La infinita paciencia de Dios

Marzo 20, 2022 - 06:15 a. m. 2022-03-20 Por: Arquidiócesis de Cali

Por: monseñor Édgar de Jesús García Gil, obispo de Palmira

Una de las más bellas expresiones para designar a la Iglesia que Jesús estableció entre nosotros es la de “Pueblo de Dios” que camina hacia la vida eterna. En este peregrinar juntos, este tiempo de cuaresma nos invita una vez más a la conversión. ¿Cuántas veces hemos oído esta palabra conversión y que significa esta exigencia? Es evidente que en estos nuevos tiempos que estamos viviendo de ateísmo, relativismo y quiebra de valores fundamentales, de guerras, de violencias políticas, de conflictos intrafamiliares, de abusos de poder, de calentamiento global en medio de una supuesta sociedad llamada líquida, la crisis que nos golpea nos demuestra que debemos retomar una actitud de conversión, de cambio.

La conversión es una decisión personal, libre y responsable, de mirar y buscar lo fundamental para nuestra vida personal, familiar y comunitaria. Y esto en tres dimensiones. Primero, en nuestro agradecimiento eterno al amor misericordioso de Dios que siempre toma la iniciativa de amarnos a cada uno con un amor particular y único. Segundo, en la nueva conciencia de que todos somos hermanos y por lo tanto debo compartir y ayudar a mi prójimo en sus diferentes necesidades con generosidad y sacrificio. Tercero, en descubrir que debemos cuidar nuestra casa común, planeta tierra, con una mayor conciencia de ecología integral.

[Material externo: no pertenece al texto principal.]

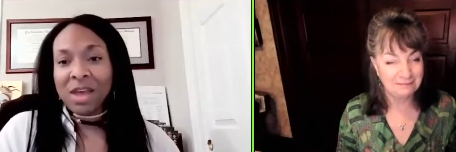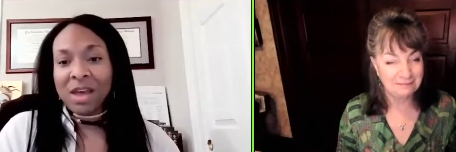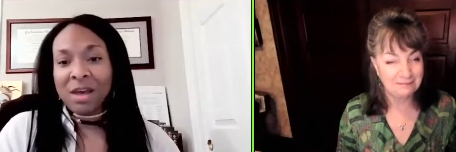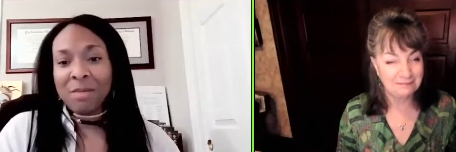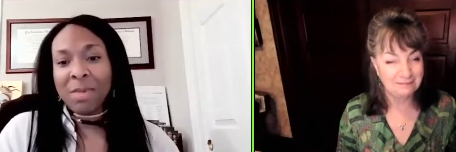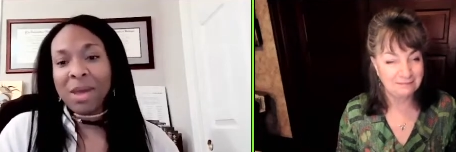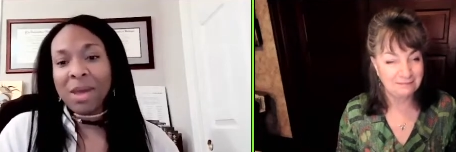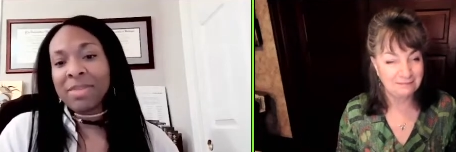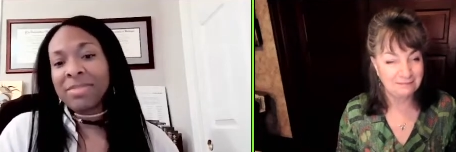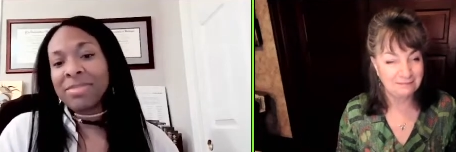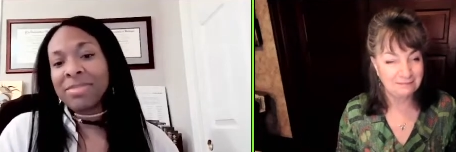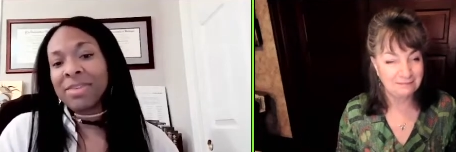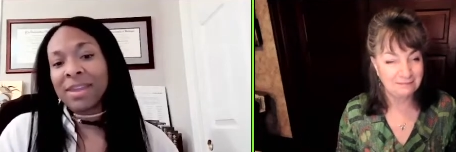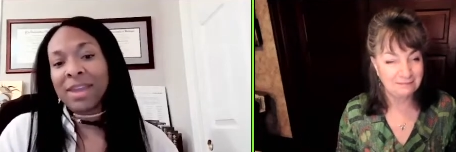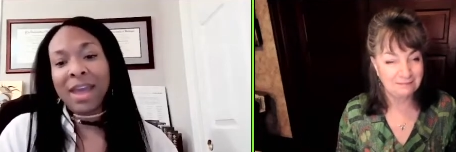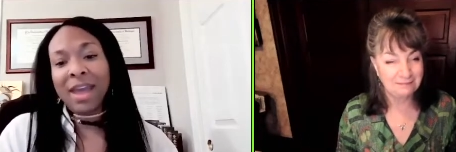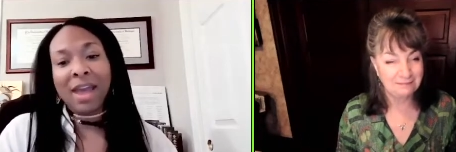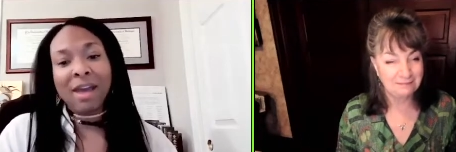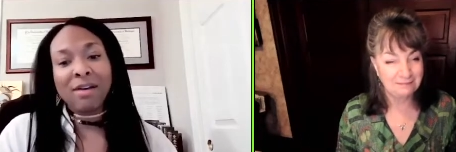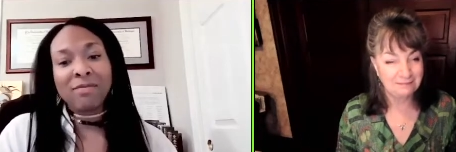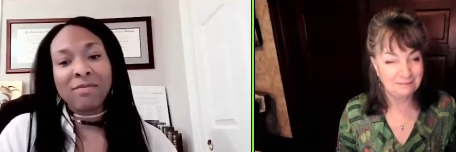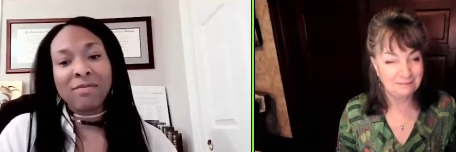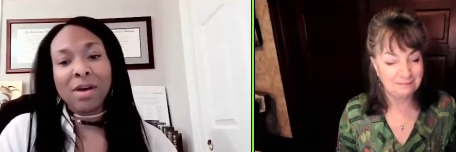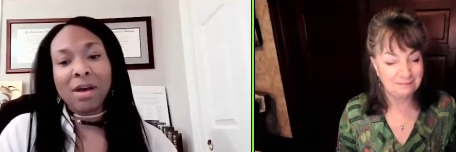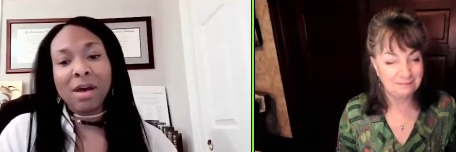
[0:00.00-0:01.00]
Speaker 1: I think I
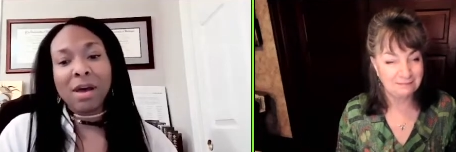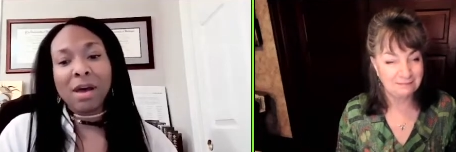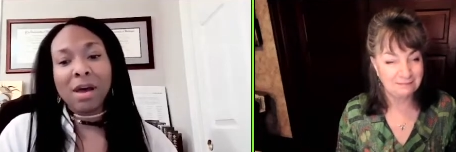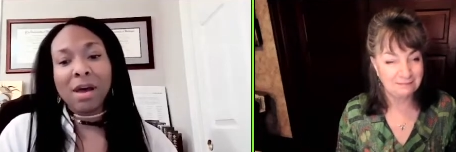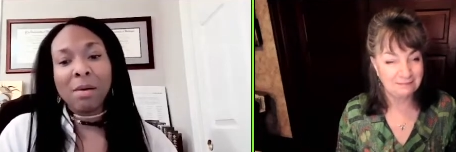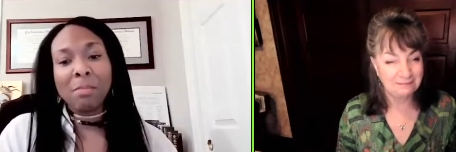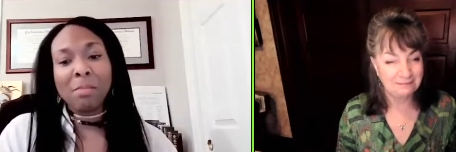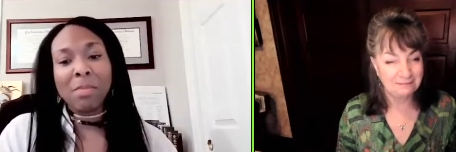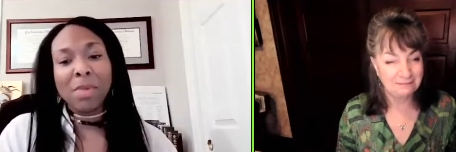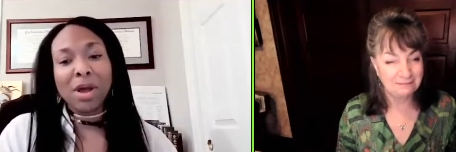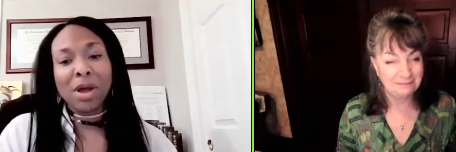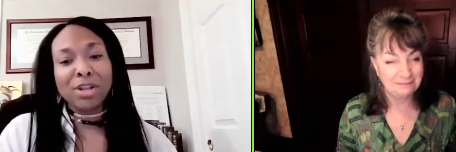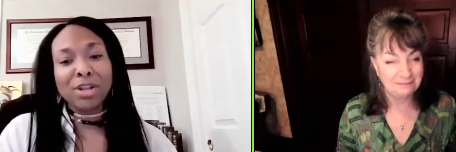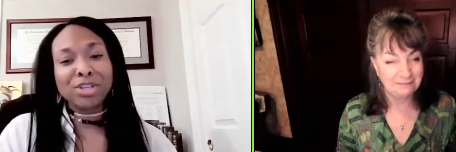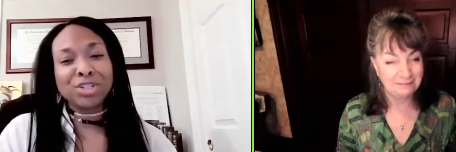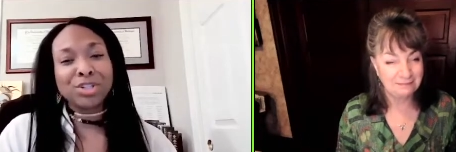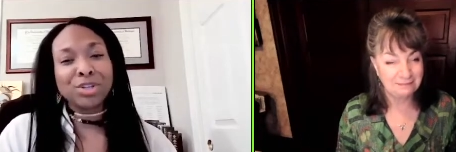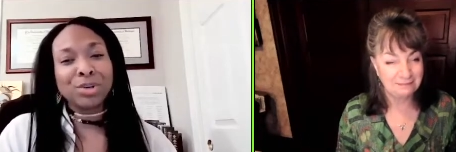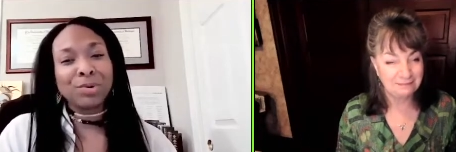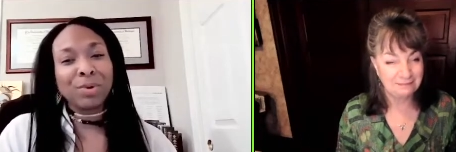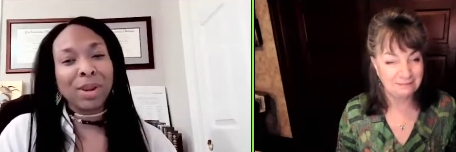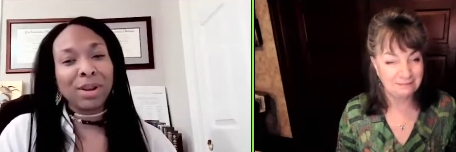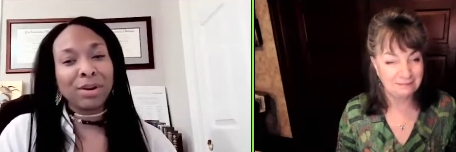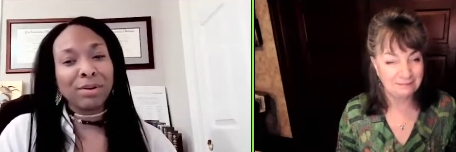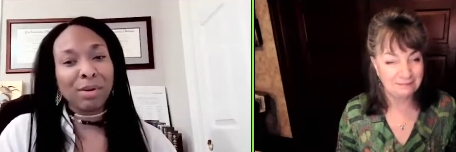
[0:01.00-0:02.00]
have a
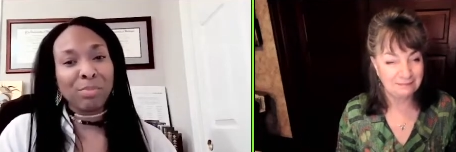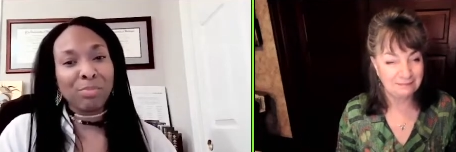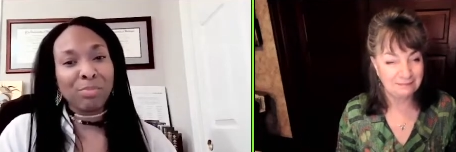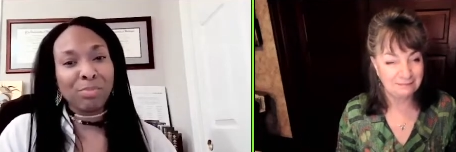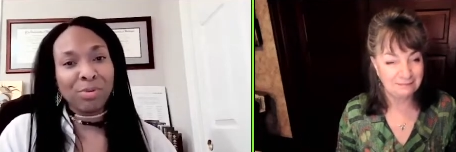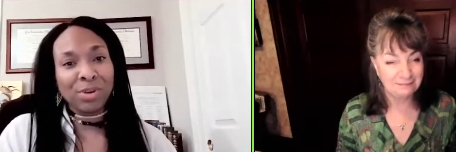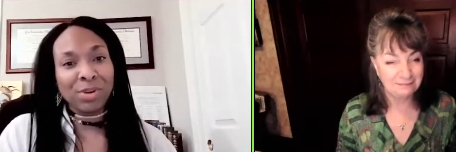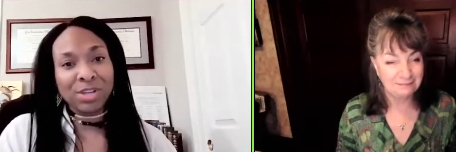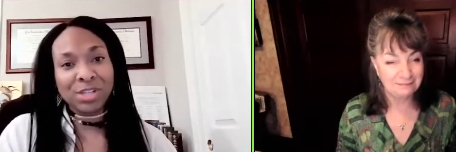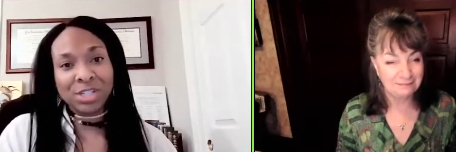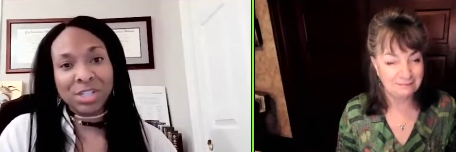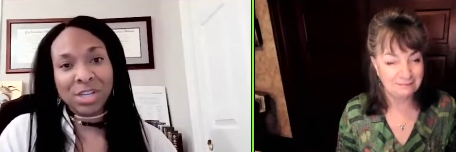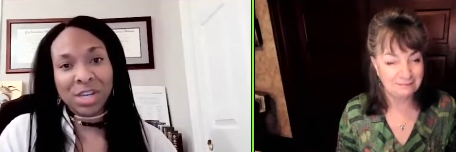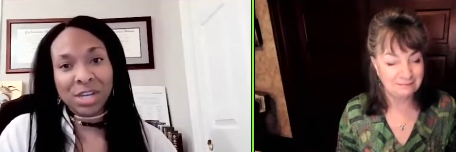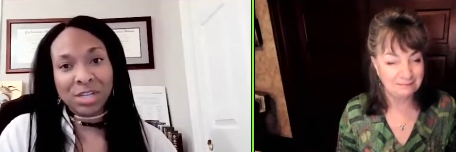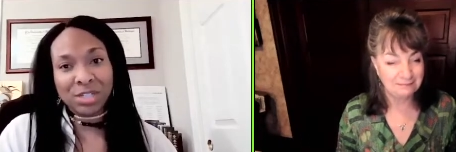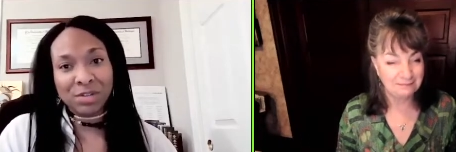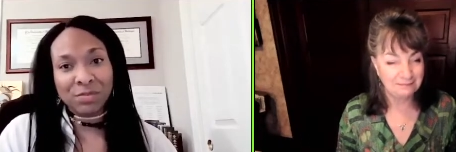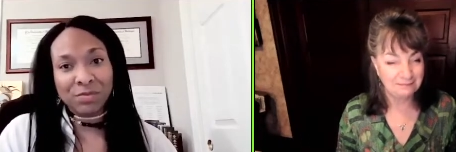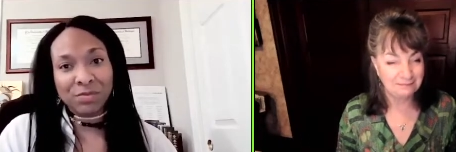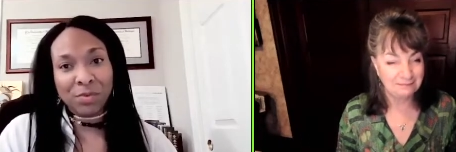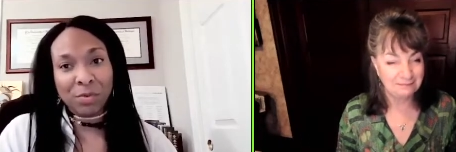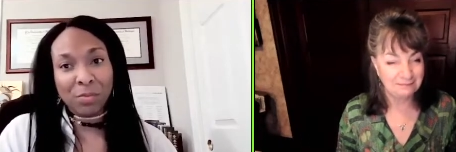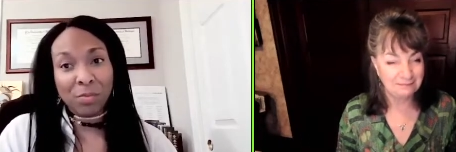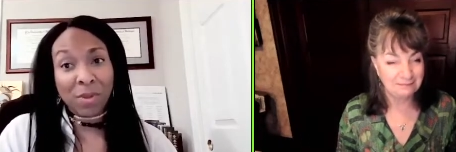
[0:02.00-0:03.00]
much greater
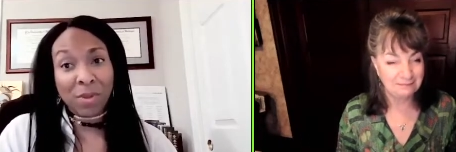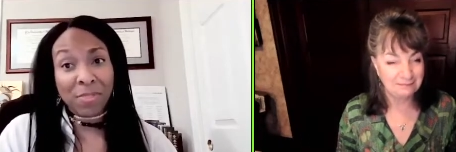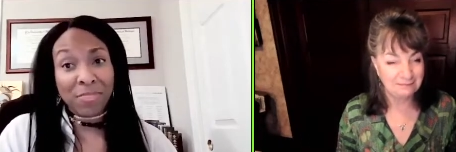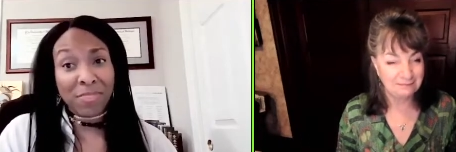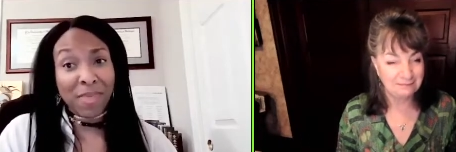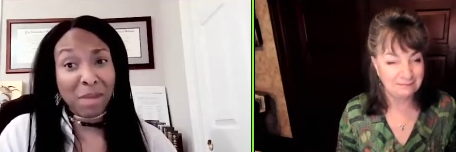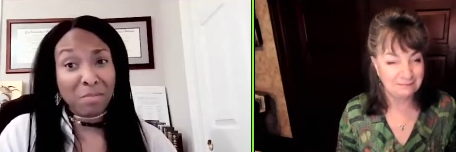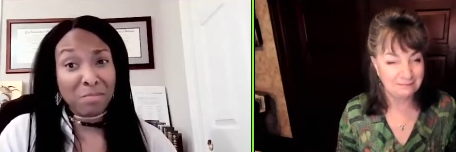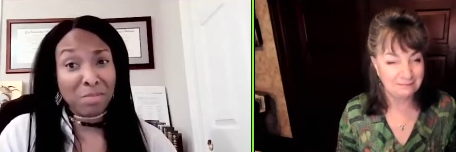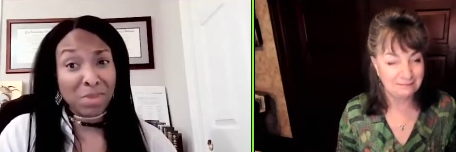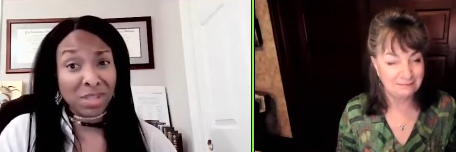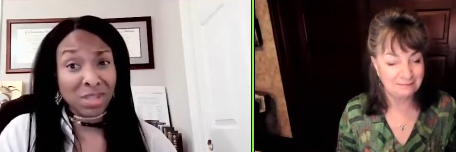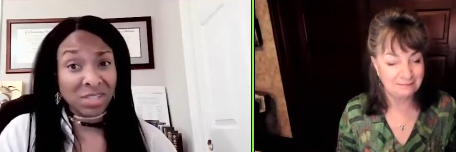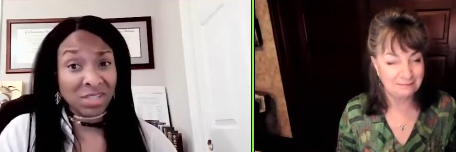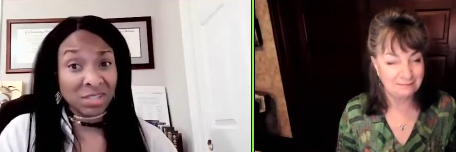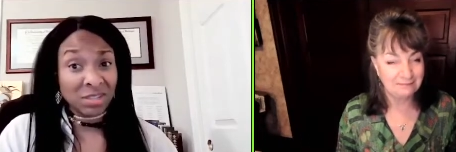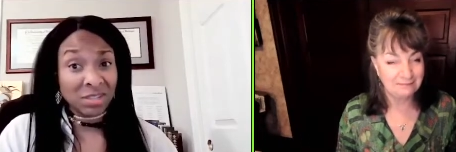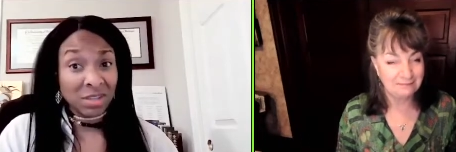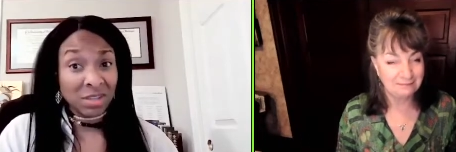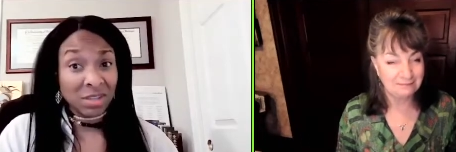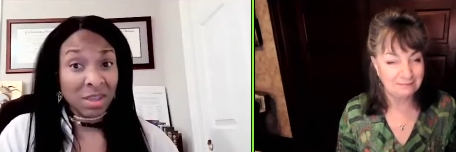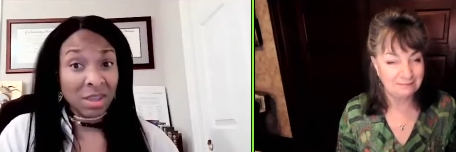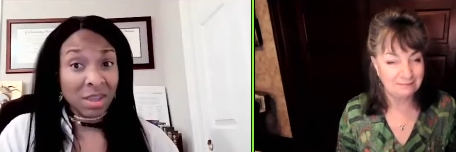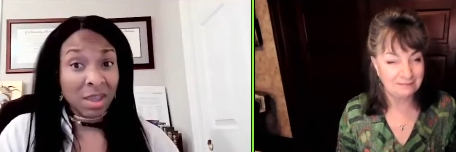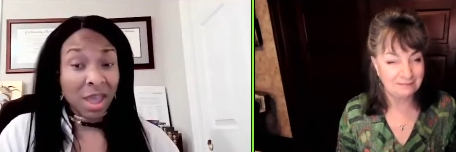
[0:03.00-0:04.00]
appreciation for what that
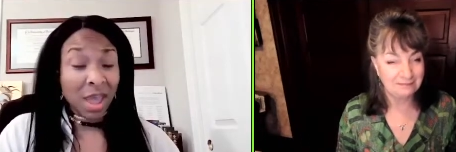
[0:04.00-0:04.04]
means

En esta actitud del corazón llamada conversión todos debemos saber lo que el evangelio de Lucas 13 nos enseña hoy: La necesidad de la conversión, del cambio en el estilo de vida, como elemento fundamental de nuestro camino hacia la Pascua. “Si no se convierten, todos perecerán lo mismo”.

Y una segunda enseñanza es la paciencia del cuidador de la viña (Dios) para no cortar la higuera estéril y darle un tiempo para que realmente produzca los frutos esperados. “Un hombre tenía una higuera plantada en su viña. Fue a buscar frutos en ella, pero no los encontró. Entonces le dijo al cuidador de la viña: Ya hace tres años que vengo a buscar frutos en esta higuera y no los encuentro. ¡Córtala! ¿Para qué va a seguir ocupando terreno en balde? Pero el cuidador le contestó: “Señor, déjala todavía un año más. Yo cavaré a su alrededor y le pondré abono. Quizás en delante de fruto. Si no es así, entonces la cortarás. ”Dios espera con infinita paciencia nuestros frutos de caridad en esta cuaresma.